Democratic presidential nominee Hillary Clinton might be on track to win Washington state — but she may collect only 11 of the state’s 12 electoral votes if she can’t win over local Democrat Robert Satiacum.
Satiacum, who supported U.S. Sen. Bernie Sanders of Vermont during the primary, is one of Washington state’s 12 Democratic electors. As such, he has pledged to cast an electoral vote for Clinton should she win the state Nov. 8.
However, Satiacum says he’s not sure he can follow through with that promise. He said he sees Clinton as not that different from her Republican opponent, businessman Donald Trump.
“I have two people that come from the same canoe, they come from the same cloth,” said Satiacum, who lives in University Place.
“I’m not going to pick the lesser of two evils — I’m not going to pick the lesser of two poisons.”
Satiacum is a citizen of the Puyallup Tribe and host of “Tribal Talk,” a program on KLAY Talk Radio that broadcasts in the Tacoma and Lakewood area.
He said he dislikes Clinton’s environmental policies, and thinks she will do too little to protect clean water and divest the nation from fossil fuels. He criticized her Wall Street ties and said she and other politicians aren’t in touch with issues important to Native Americans.
“She’s not good for Indian Country,” Satiacum said Thursday.
Democrats in Washington state chose their electors during party caucuses and conventions earlier this year.

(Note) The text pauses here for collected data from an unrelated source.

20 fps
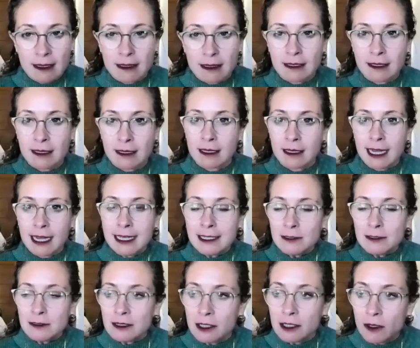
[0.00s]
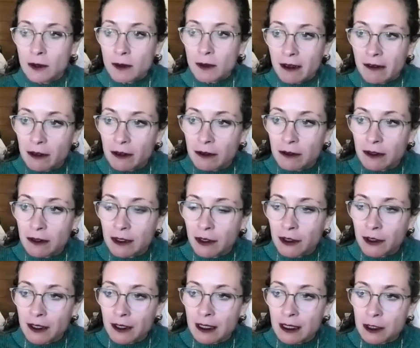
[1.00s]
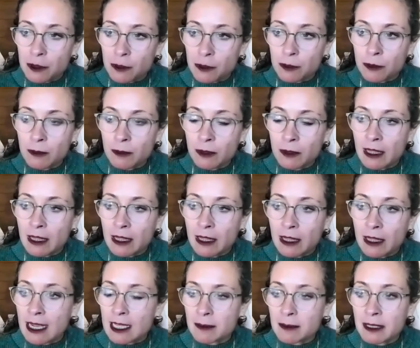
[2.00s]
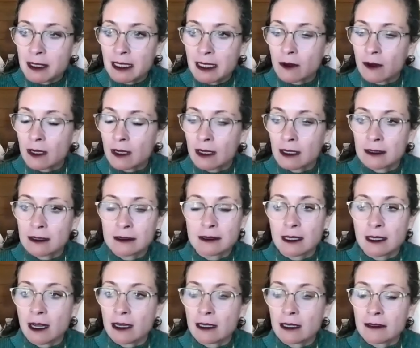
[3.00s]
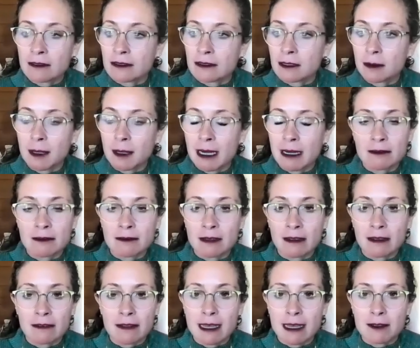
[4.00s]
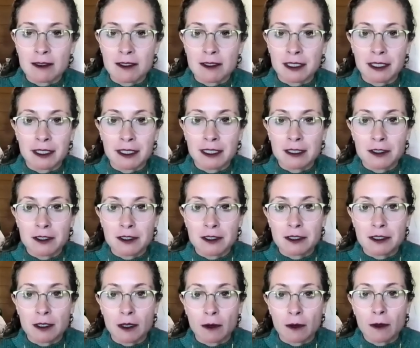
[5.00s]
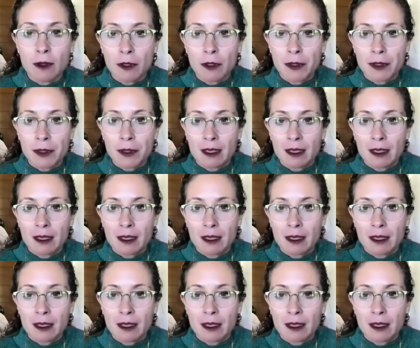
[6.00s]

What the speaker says: And I don't know if you've heard this rumor that has been going on for about 5,000 years or so,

Should Clinton win the state, Satiacum and the other 11 Democratic electors are to travel to Olympia on Dec. 19 to cast their votes for her.
If Satiacum refuses to do so, he faces a $1,000 penalty. He said the fine won’t persuade him to vote against his conscience, but he has yet to decide what he’ll do.

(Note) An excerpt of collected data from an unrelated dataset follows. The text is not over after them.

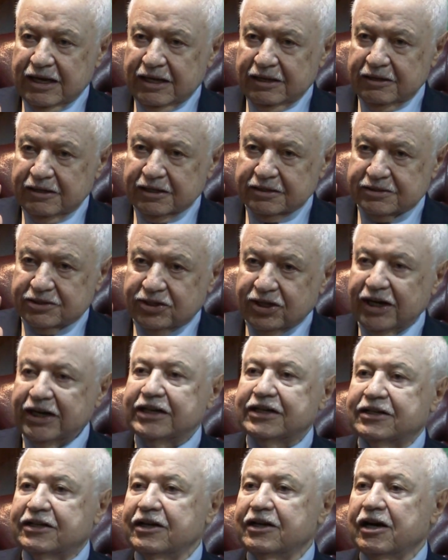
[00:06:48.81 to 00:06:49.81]
the
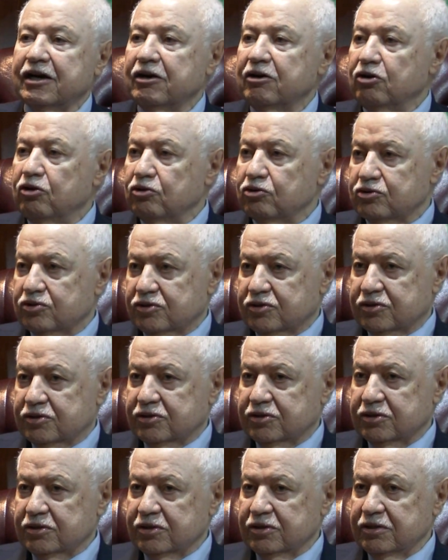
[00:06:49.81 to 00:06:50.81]
stricter
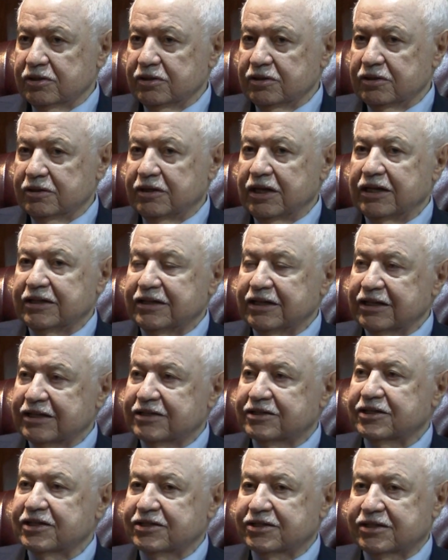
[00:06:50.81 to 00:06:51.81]
laws that
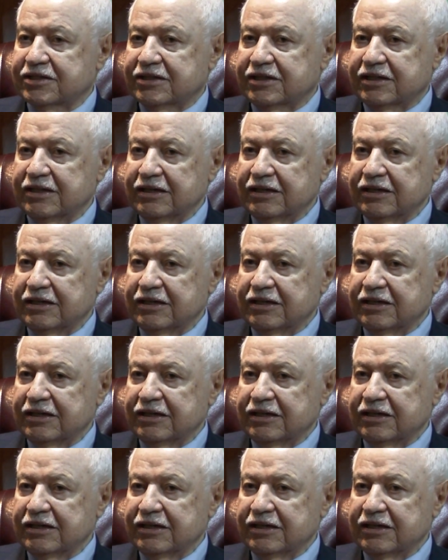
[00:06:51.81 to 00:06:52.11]
exist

“On Dec. 19 when it’s time to go down there, we’ll see what happens on that day,” Satiacum said. “Right now, I can’t with clear conscience and good heart write her name on that certificate.”
State Democratic Party officials aren’t worried about Satiacum’s decision affecting the outcome of the November election, a party spokesman said in an emailed statement.
“We are confident that Hillary Clinton will win the presidency and that our down-ballot candidates will win election,” wrote Marc Siegel of the Washington State Democrats.
Should Satiacum break his pledge, it wouldn’t be the first time a “faithless elector” in Washington has cast an electoral vote for someone other than their party’s nominee.
In 1976, Mike Padden — now a Republican state senator from Spokane Valley — cast his vote for Ronald Reagan instead of Gerald Ford, who won Washington state that year.
Padden declined to comment for this story until after the November election. In 2000, he told The New York Times Magazine he cast a protest vote for Reagan in 1976 to “highlight Gov. Reagan’s support of the pro-life cause.”
Padden told the magazine he wouldn’t have made that choice if it would have changed the outcome of the election.
Ford lost the 1976 election to Jimmy Carter by a margin of 57 electoral college votes. Reagan went on to defeat Carter and win the presidency in 1980.
After Padden’s action, Washington lawmakers passed the law imposing the $1,000 fine for electors who cast votes for someone other than their party’s nominee.